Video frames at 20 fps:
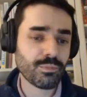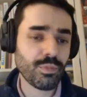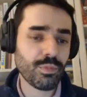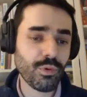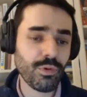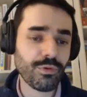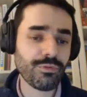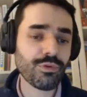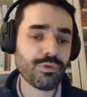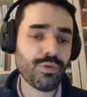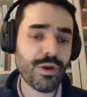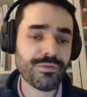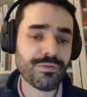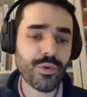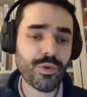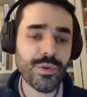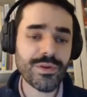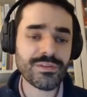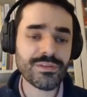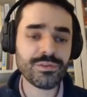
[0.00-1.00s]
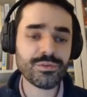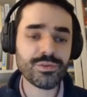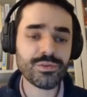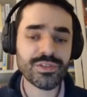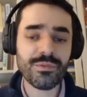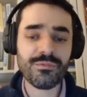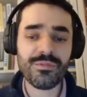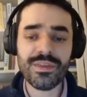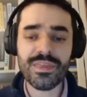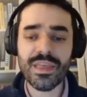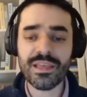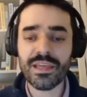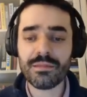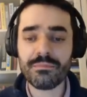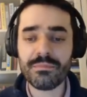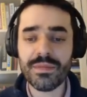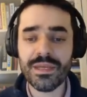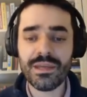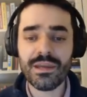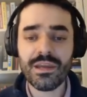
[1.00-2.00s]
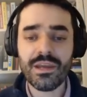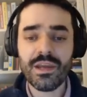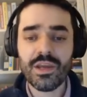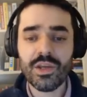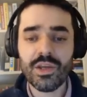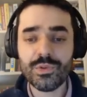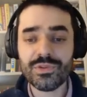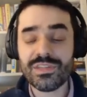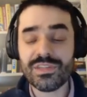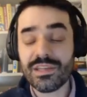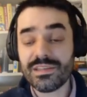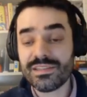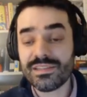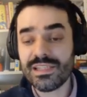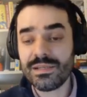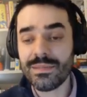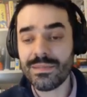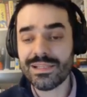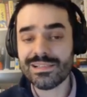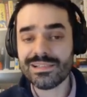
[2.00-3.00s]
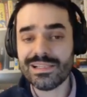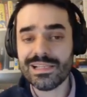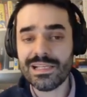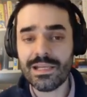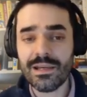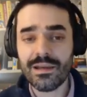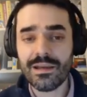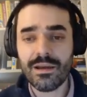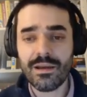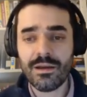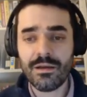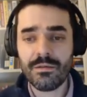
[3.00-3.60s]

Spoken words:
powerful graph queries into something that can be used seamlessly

## [Task description]
In your copy, reproduce the data above exactly and skip every picture.

## [Reply]
Video frames at 20 fps:
[0.00-1.00s]
[1.00-2.00s]
[2.00-3.00s]
[3.00-3.60s]

Spoken words:
powerful graph queries into something that can be used seamlessly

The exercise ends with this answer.